We've all heard before the advice that in order to succeed we should wow our customers by over-delivering through the services we provide, but is it actually worth going above and beyond?
The concept of under-promising and over-delivering seems to have grown in popularity among photographers, especially social photographers who work with wedding, family, and portrait clients. It is tempting to think that our value, in the eyes of our clients, would instantly shoot up the moment they realize we have delivered something unexpected yet definitely factored into our workflow.

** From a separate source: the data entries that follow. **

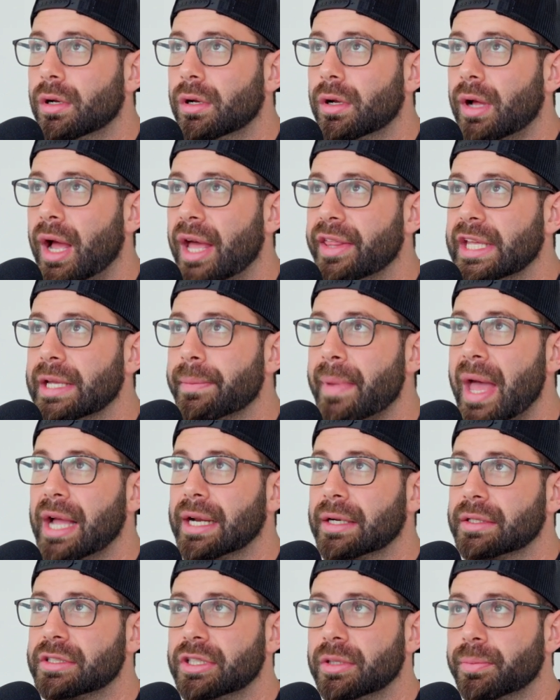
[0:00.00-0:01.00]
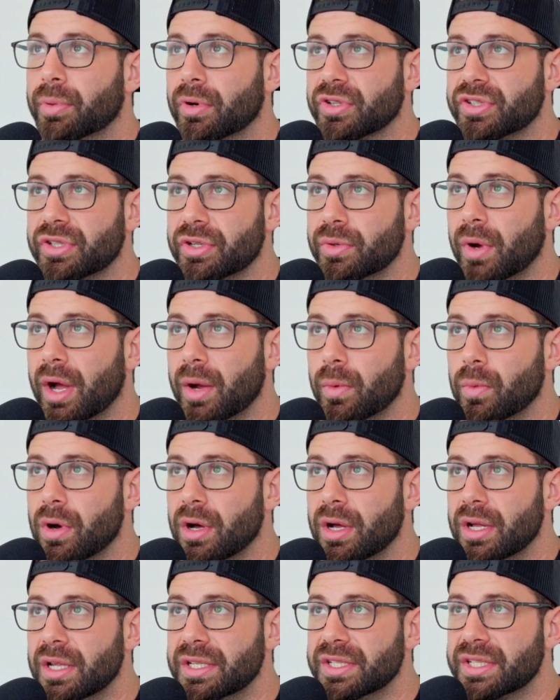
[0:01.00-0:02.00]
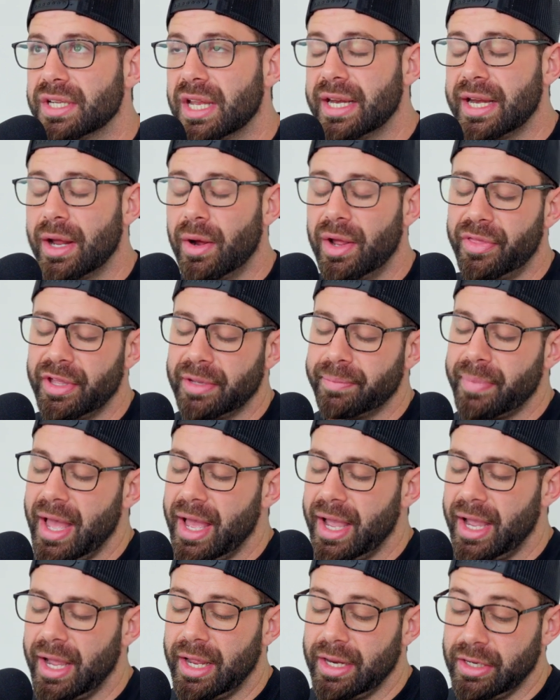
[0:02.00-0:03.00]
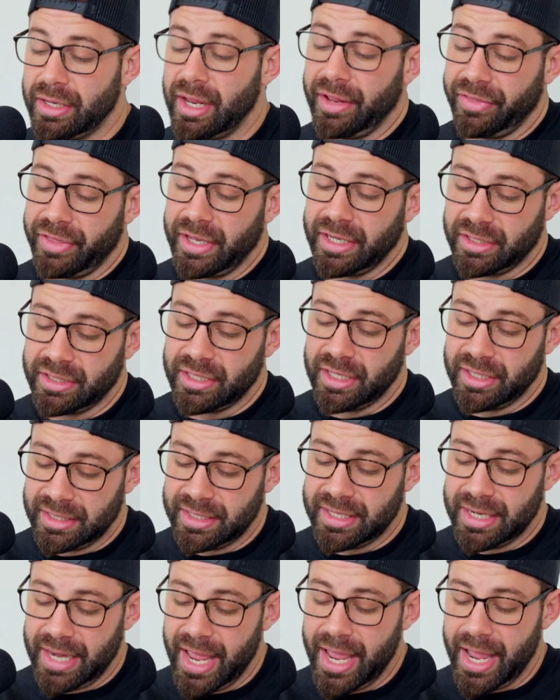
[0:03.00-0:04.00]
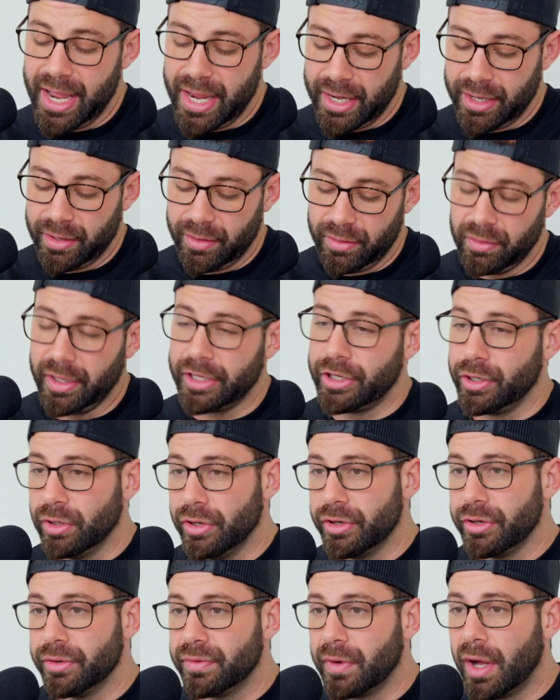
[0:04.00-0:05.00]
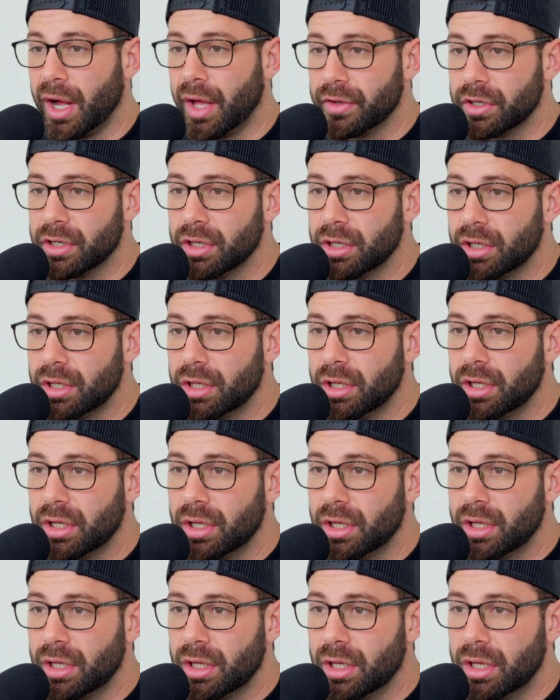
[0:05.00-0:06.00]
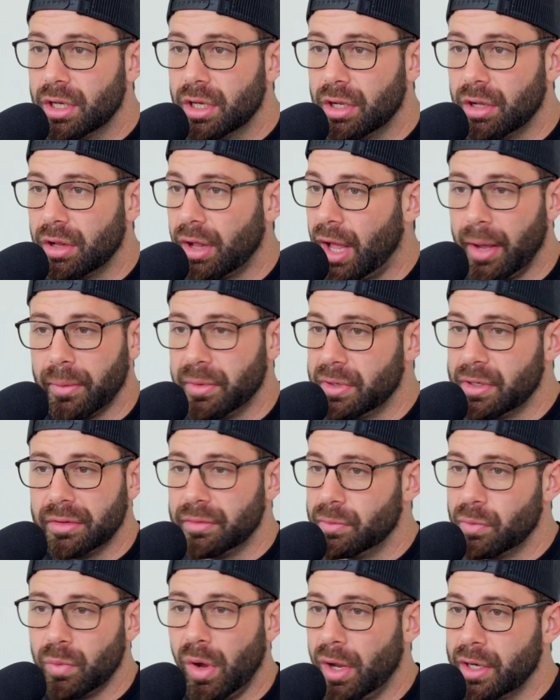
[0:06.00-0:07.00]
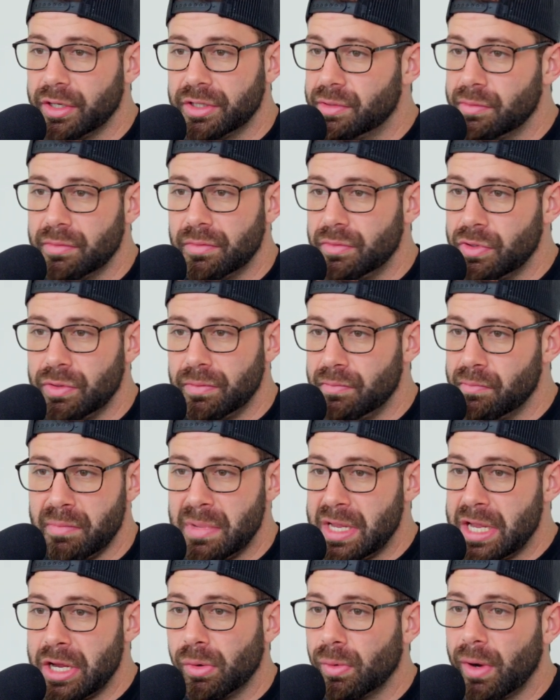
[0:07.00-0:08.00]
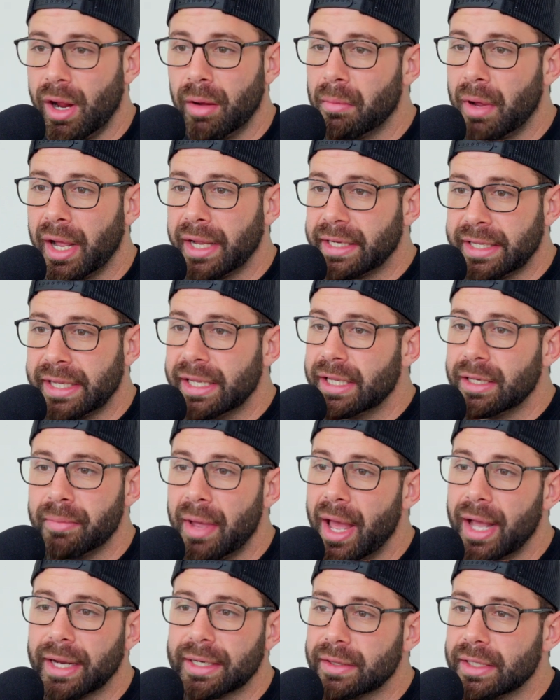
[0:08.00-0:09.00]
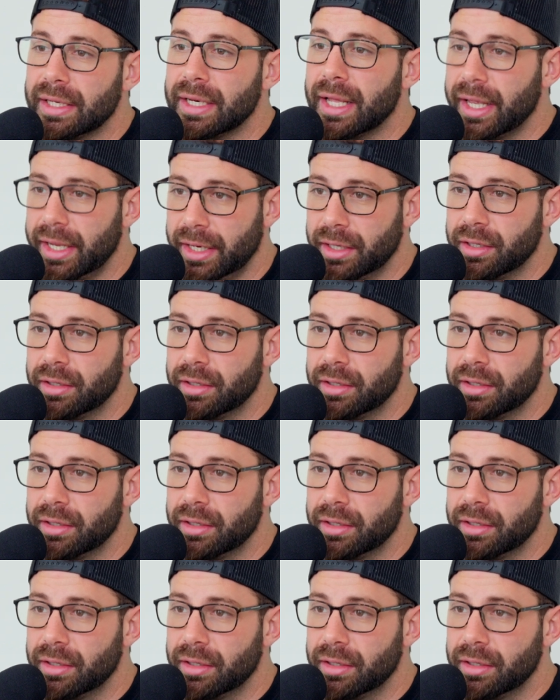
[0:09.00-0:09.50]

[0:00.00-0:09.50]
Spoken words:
I think back to the person who I was, and now I think to today, like, you're a new father. I wouldn't want me around my kid back in the day.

However, does it actually yield enough benefit for us to continue spending additional time or money on it?
First reported by Inc., a study, conducted in 2014 by UC San Diego behavioral scientist Ayelet Gneezy and University of Chicago professor Nicholas Eplay and published in the journal "Social Psychological and Personality Science," found that it's likely to be a wasted effort despite it being a commonly shared advice across media and among peers.
The study explored "promise exceeding" through a series of experiments, in which they tested "imagined, recalled, and actual promise-making." The participants of the study reported that they valued a kept promise much more highly than a broken one; however, the most significant finding was that "exceeding the promise conferred virtually no additional happiness with the promise-maker."

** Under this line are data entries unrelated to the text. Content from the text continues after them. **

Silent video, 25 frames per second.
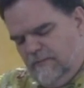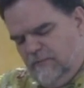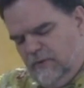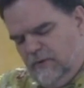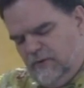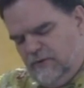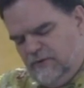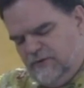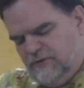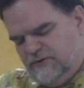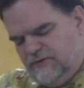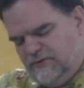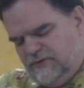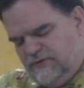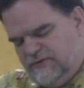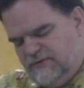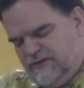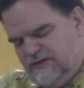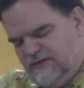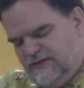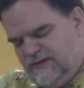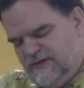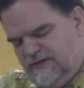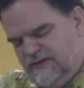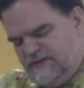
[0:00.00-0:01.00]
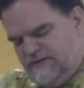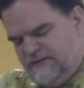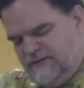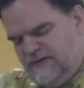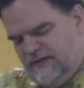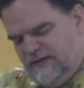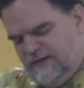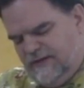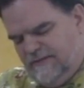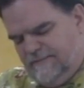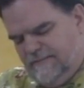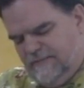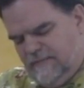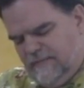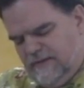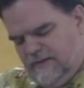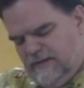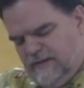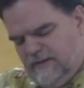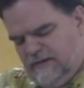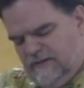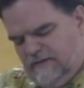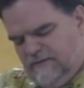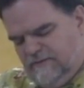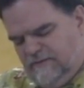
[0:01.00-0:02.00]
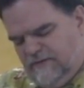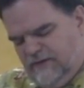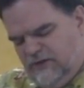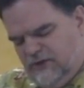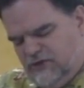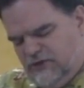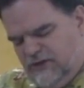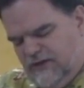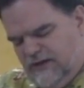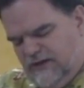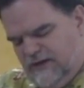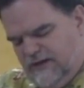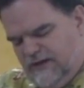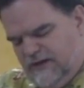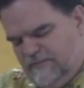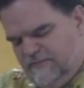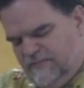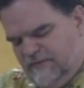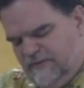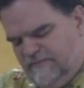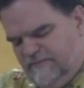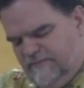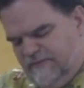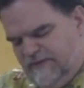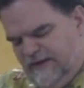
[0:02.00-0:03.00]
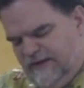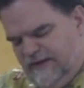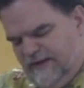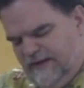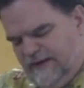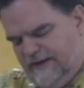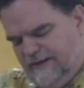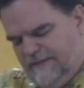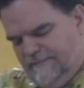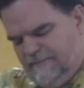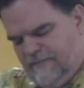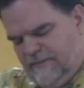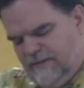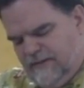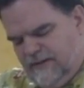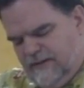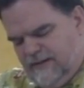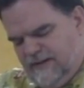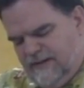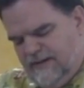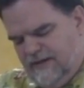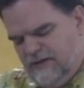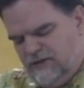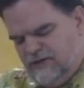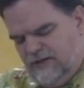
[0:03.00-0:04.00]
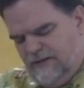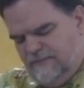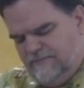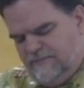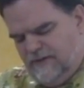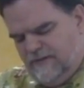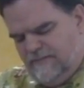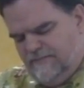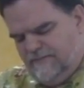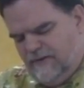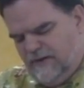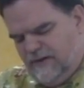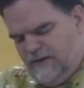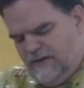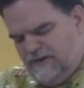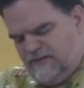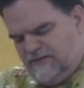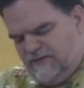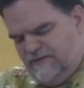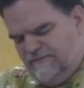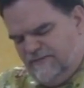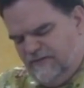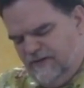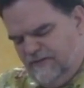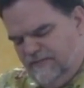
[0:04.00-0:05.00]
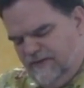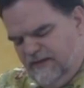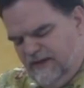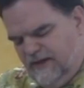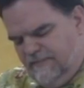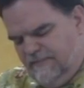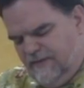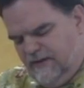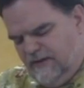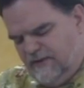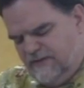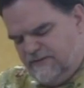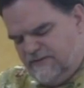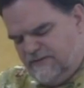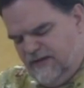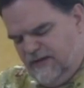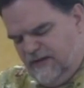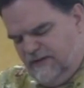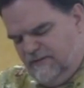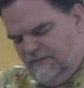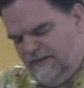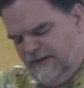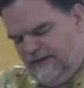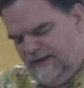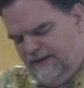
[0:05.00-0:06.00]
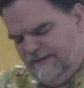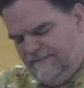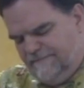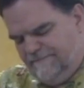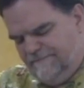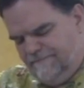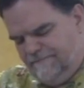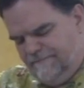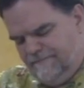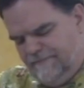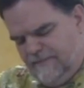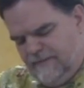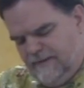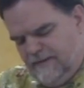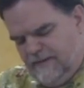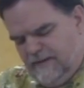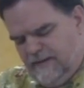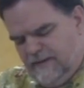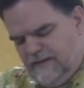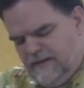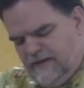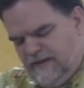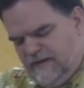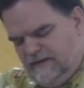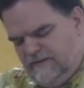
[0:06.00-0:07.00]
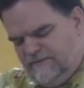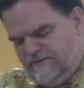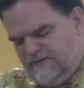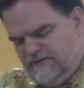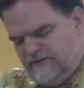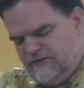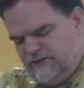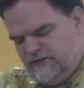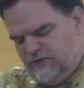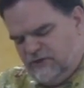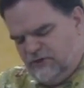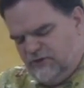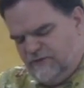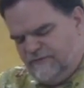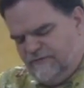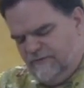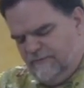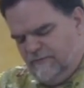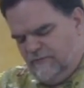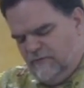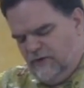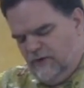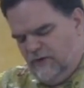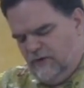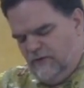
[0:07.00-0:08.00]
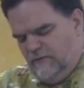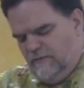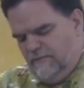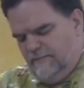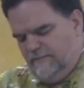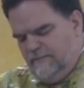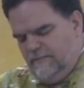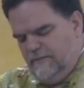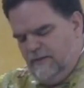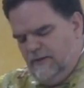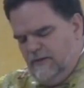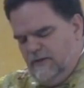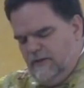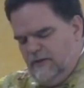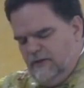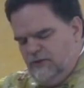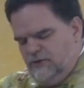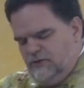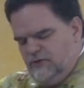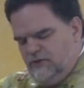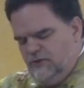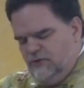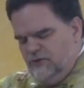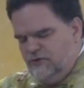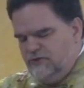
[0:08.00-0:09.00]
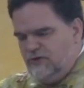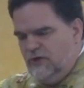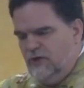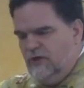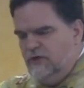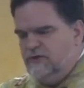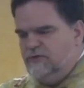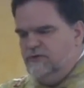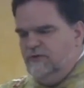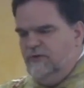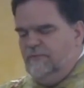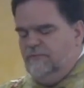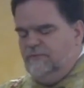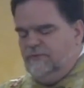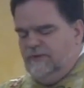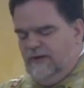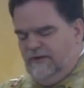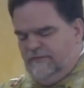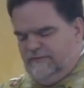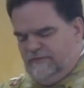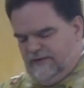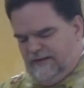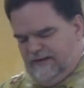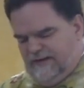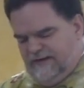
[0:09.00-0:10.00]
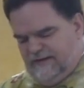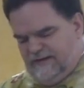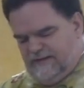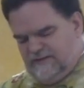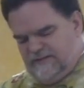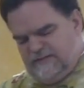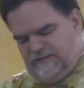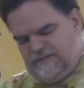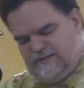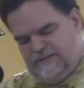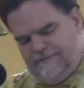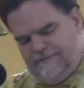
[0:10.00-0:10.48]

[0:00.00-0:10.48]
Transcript: Pontus and Asia, Phrygia and Pamphylia, Egypt and parts of Libya about Cyrene, and visitors from Rome, Jews also and proselytes,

Reviewing the findings, Eplay explained that he "was surprised that exceeding a promise produced so little meaningful increase in gratitude or appreciation" and had actually anticipated a "modest positive effect."

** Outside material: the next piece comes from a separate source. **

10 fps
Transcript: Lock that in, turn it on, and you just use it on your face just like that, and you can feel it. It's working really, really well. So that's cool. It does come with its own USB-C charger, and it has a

Similarly, a more recent 2017 research paper by Omer Topaloglu, from Fairleigh Dickinson University, and David E. Fleming, from Indiana State University, titled "Under-promising and over-delivering: Pleasing the customer or strategic blunder?", similarly explored the customer expectation thresholds and tested how this under-promising and over-delivering strategy plays out in people's minds.
Their conclusions have led to suggesting "consistent certainty" to be the statistically smartest focus for business owners, which means delivering what you have promised to your clients time and time again. The paper explains: "to be a magical company then, promise magic and deliver magic rather than promise bland and deliver magic."
What this means in practical terms for photographers and videographers running a business is aiming for consistent accuracy to deliver the type and quality of work that their business clients have clear expectations of. This also helps build trust for any business in the future and attracts the right type of client who know that their expectations will be met with what you provide with your services.
Overall, it's an important part of business strategy to consider, especially for small business owners, because if over-delivering is not worth the potential positive result, a lot of time and money can be saved that otherwise is spent on tasks or purchases that don't contribute to your business. Small additional touches that don't take up a lot of your time or eat into your marketing budget can put a smile on your clients' faces or remind them to leave a review, but perhaps it's worth evaluating if anything beyond that is worth it.
As Topaloglu's and Fleming's paper concludes: "certainty over surprise is what customers with ideal expectations value," which is something we all can consider for our business, however small or large it might be.